The most effective way to prevent TBE is through vaccination; this should be considered if you will be spending long periods of time in forested/rural areas of countries with TBE e.g. you are travelling to go hiking, camping, orienteering, walking, running, cycling etc.


The vaccine available in the UK is called TicoVac and TicoVac Junior for children. A vaccination course consists of 3 doses of vaccine, at least 2 doses of which are required before travel.

Overview of Disease

TBE is a viral infection that can affect the central nervous system/brain and is transmitted to humans by a bite from an infected tick. Less commonly the disease can be spread through drinking unpasteurised milk from infected animals, especially goats.

TBE is found in parts of Europe (east, central and north), Russia, China, Japan and South Korea. TBE occurs from late spring until early autumn and is found mainly in rural/forested areas where ticks are common.

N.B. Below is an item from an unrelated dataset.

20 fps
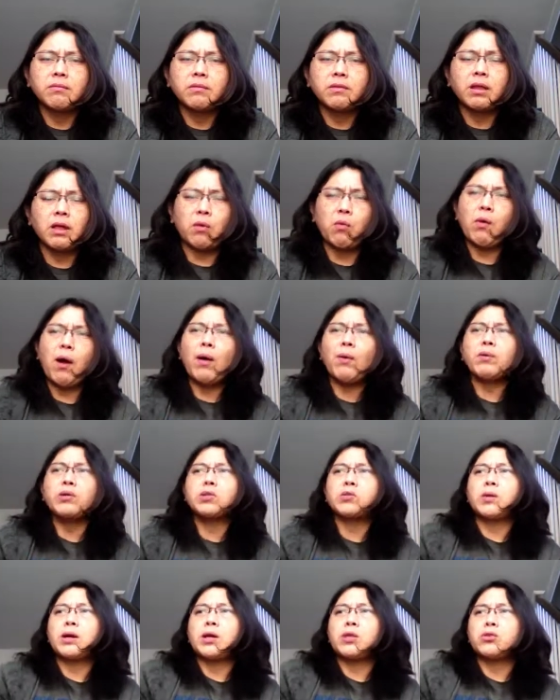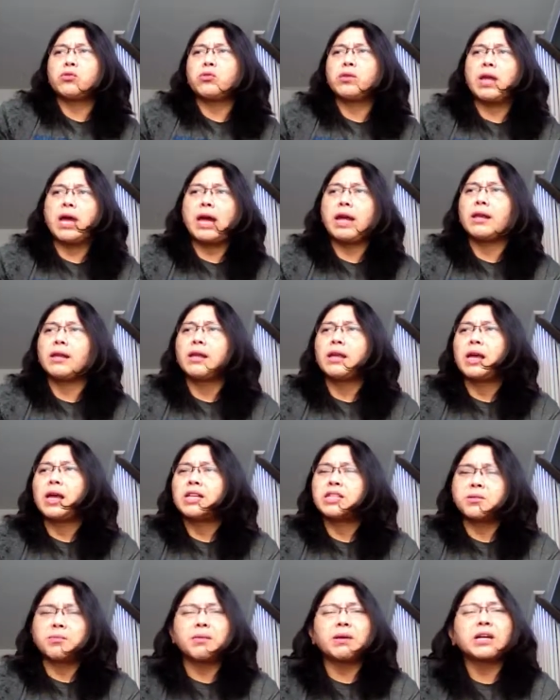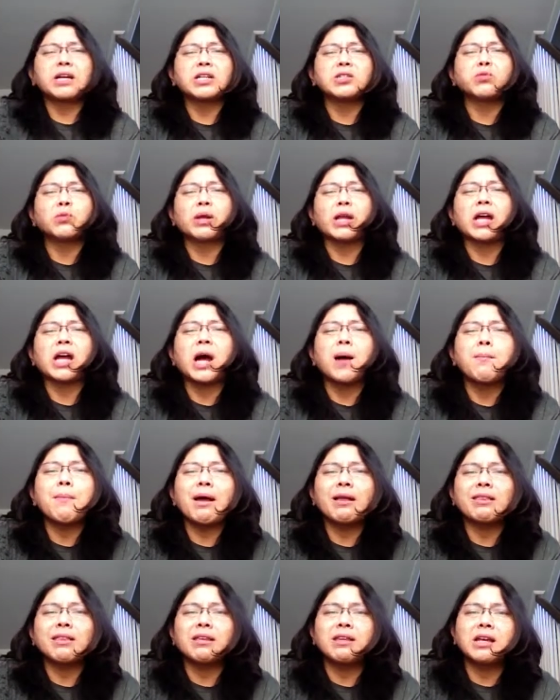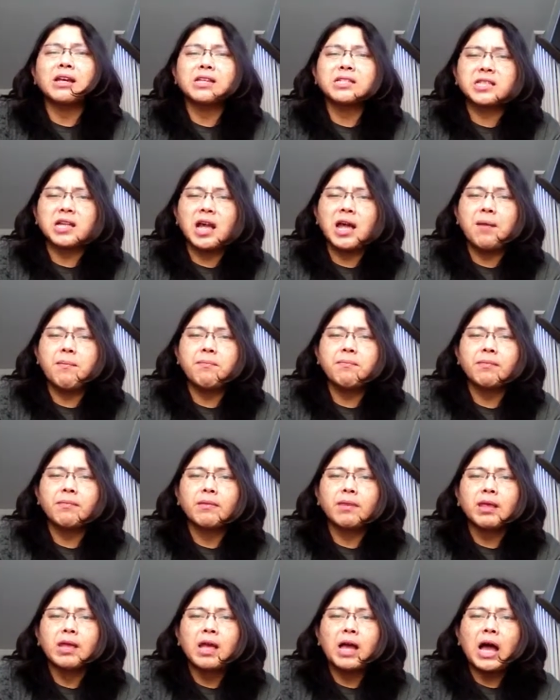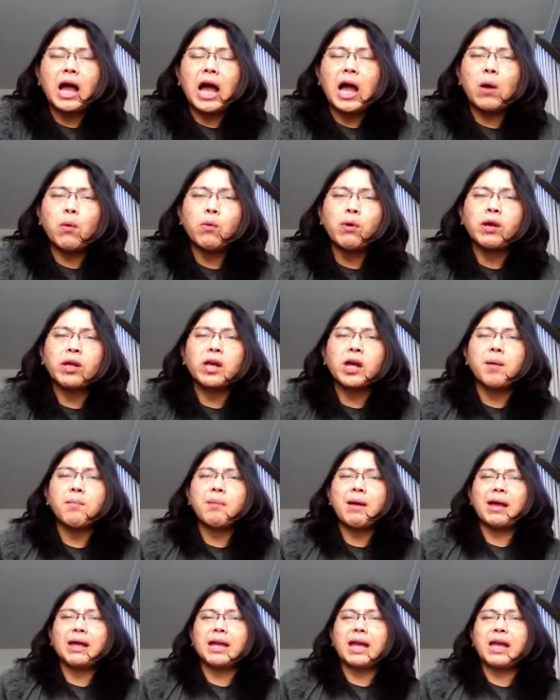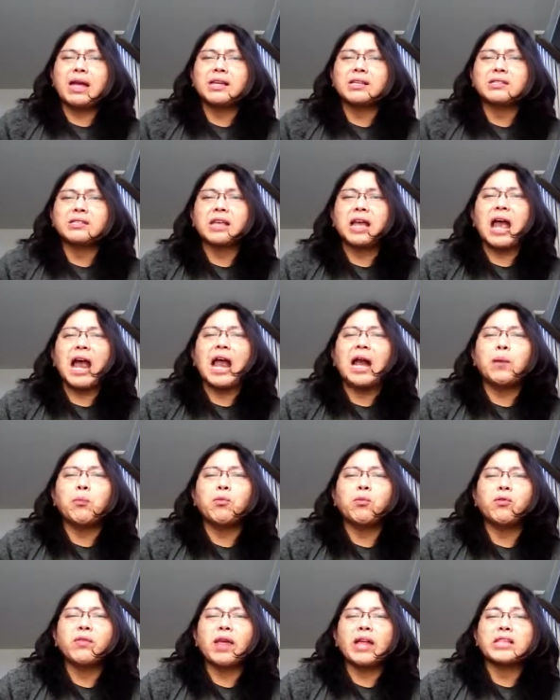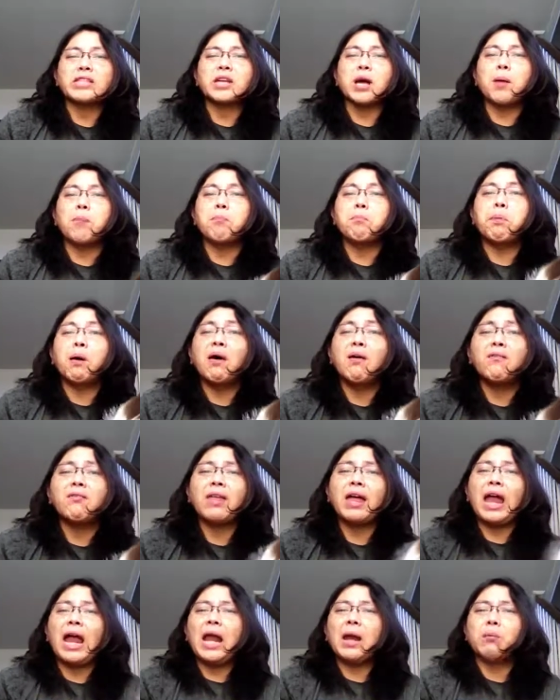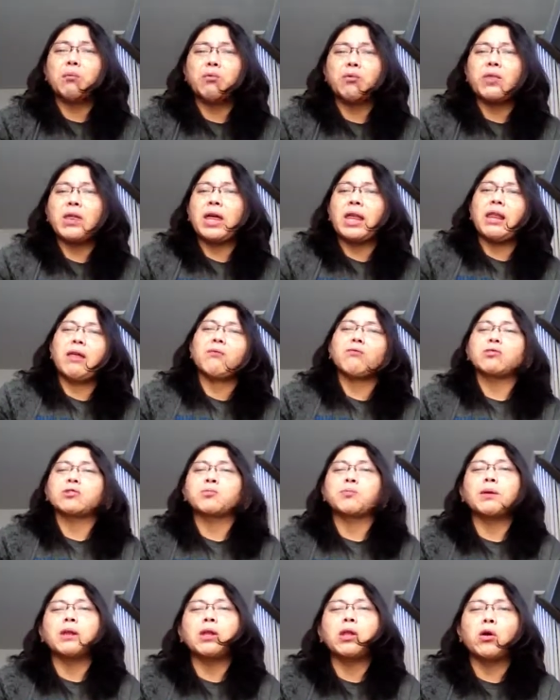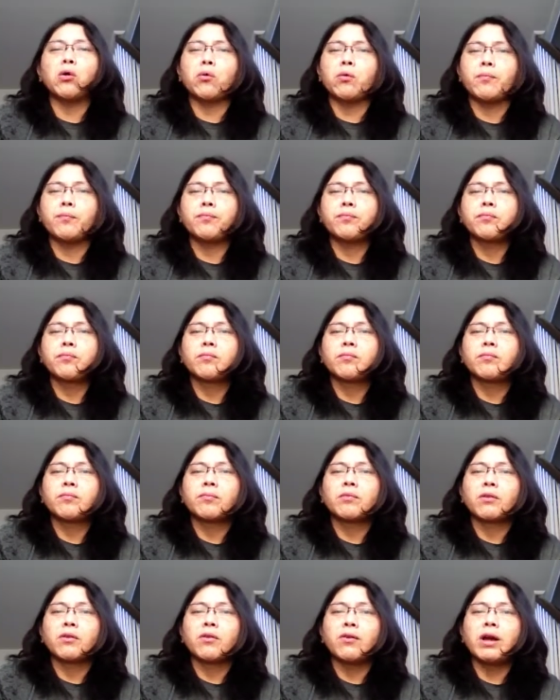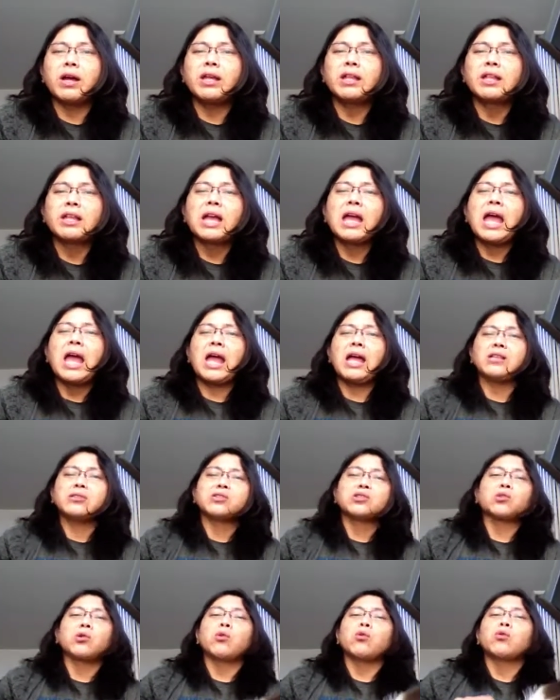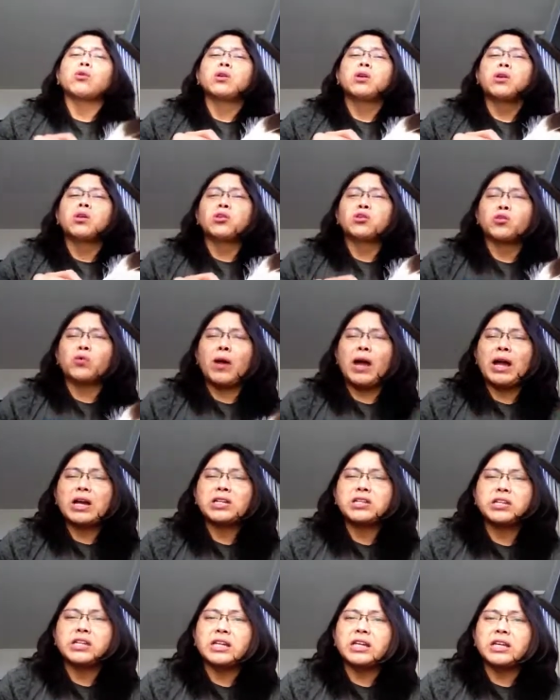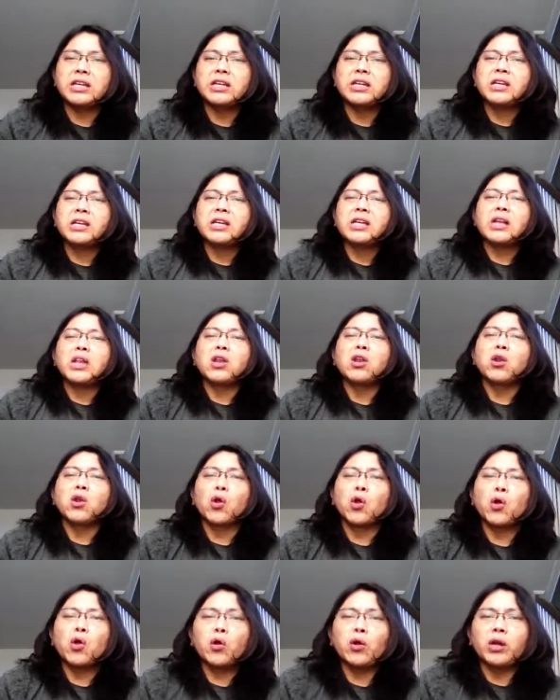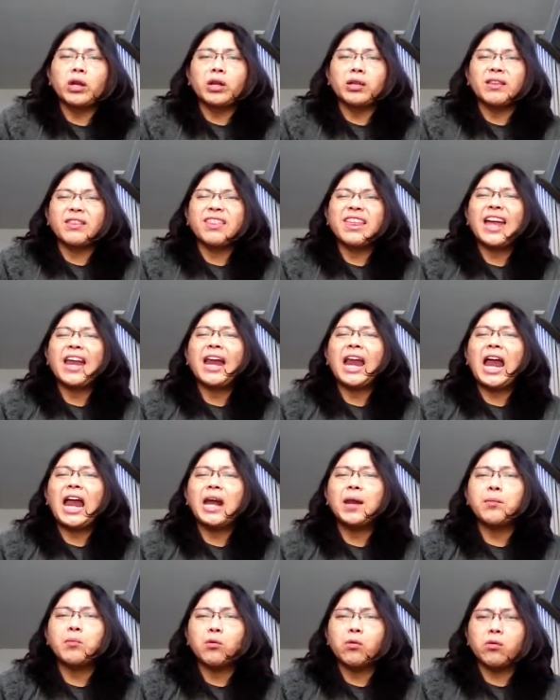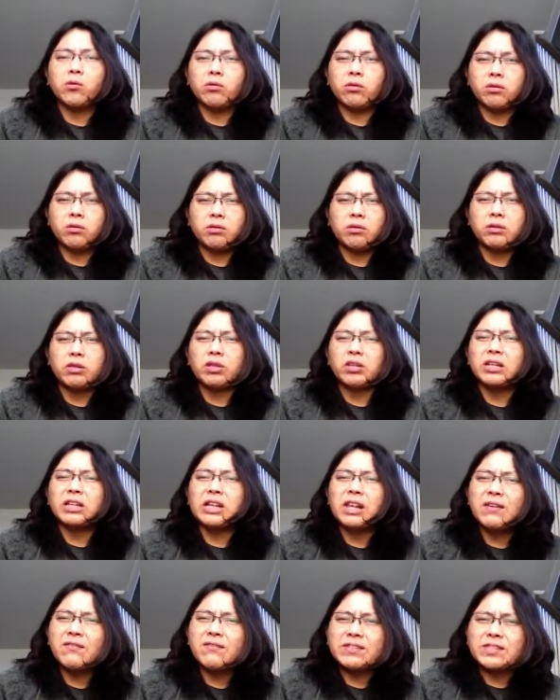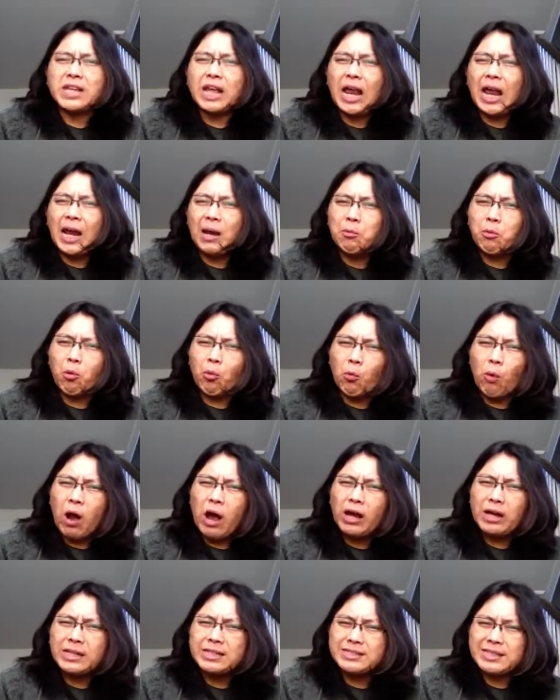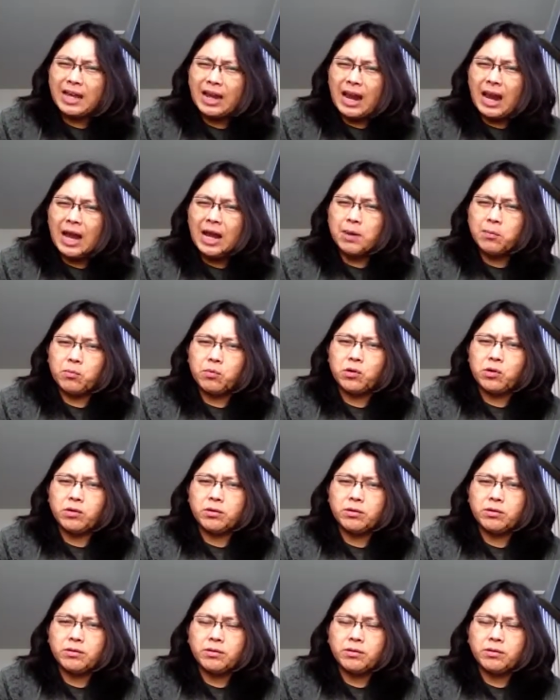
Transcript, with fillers: Like, why would you want to do that? I said, because when I come back the next time, I want to come back as the animal that's above the animal that was below, right? And so to actually learn that animal, live as that animal, walk as that animal,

Most human infections are contracted during outdoor leisure pursuits such as forestry working, camping, rambling and mountain biking, during tick season (spring to early autumn).

The Illness

Most infections cause no symptoms. When symptoms do develop fever and a flu-like illness is followed by 2 -10 days of no symptoms, before inflammation of the central nervous system occurs with fever, headache and signs of meningitis and/or brain inflammation. Severe disease can cause permanent neurological damage including behavioural/mood changes and reduced concentration. About 1 in 100 patients will die from TBE.


No specific treatment is available for TBE.